Stored items:
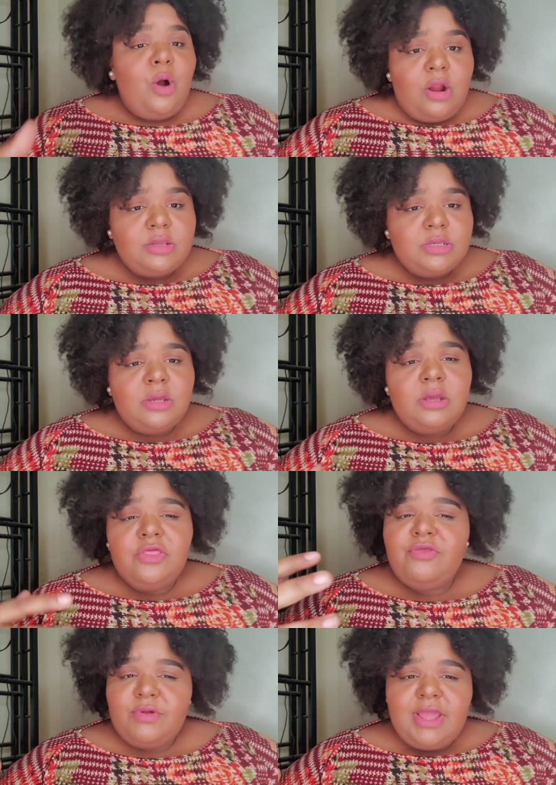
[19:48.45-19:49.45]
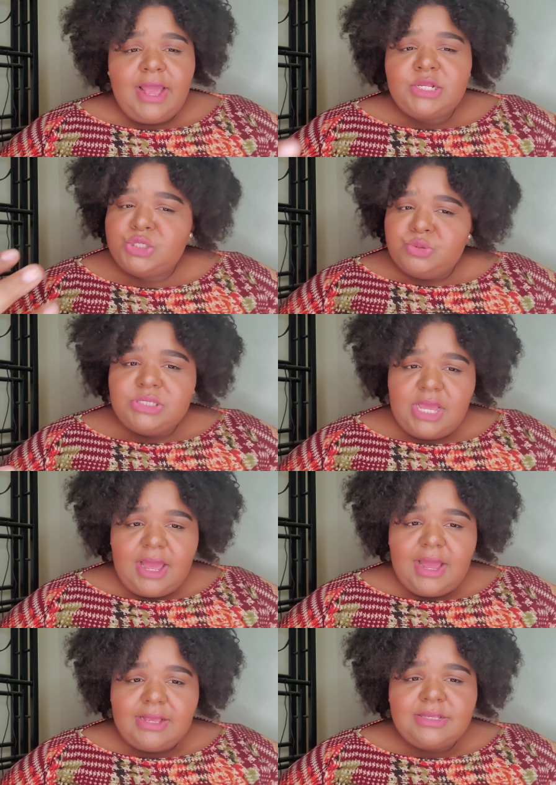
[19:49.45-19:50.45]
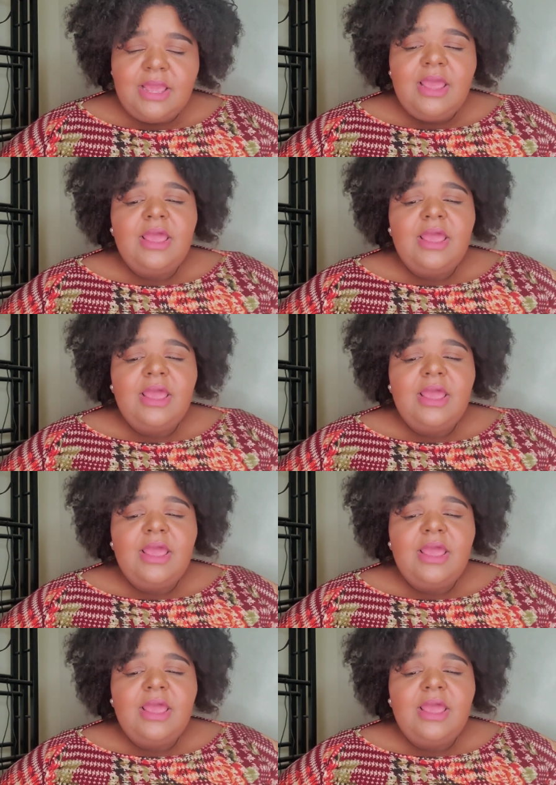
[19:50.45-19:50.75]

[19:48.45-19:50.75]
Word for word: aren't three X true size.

TASK REQUIREMENTS: Only the lines from the one containing "[19:49.45-19:50.45]" through the last line of the entries above should be copied, exactly as they are and without the pictures.

SOLVED EXERCISE:
[19:49.45-19:50.45]
[19:50.45-19:50.75]

[19:48.45-19:50.75]
Word for word: aren't three X true size.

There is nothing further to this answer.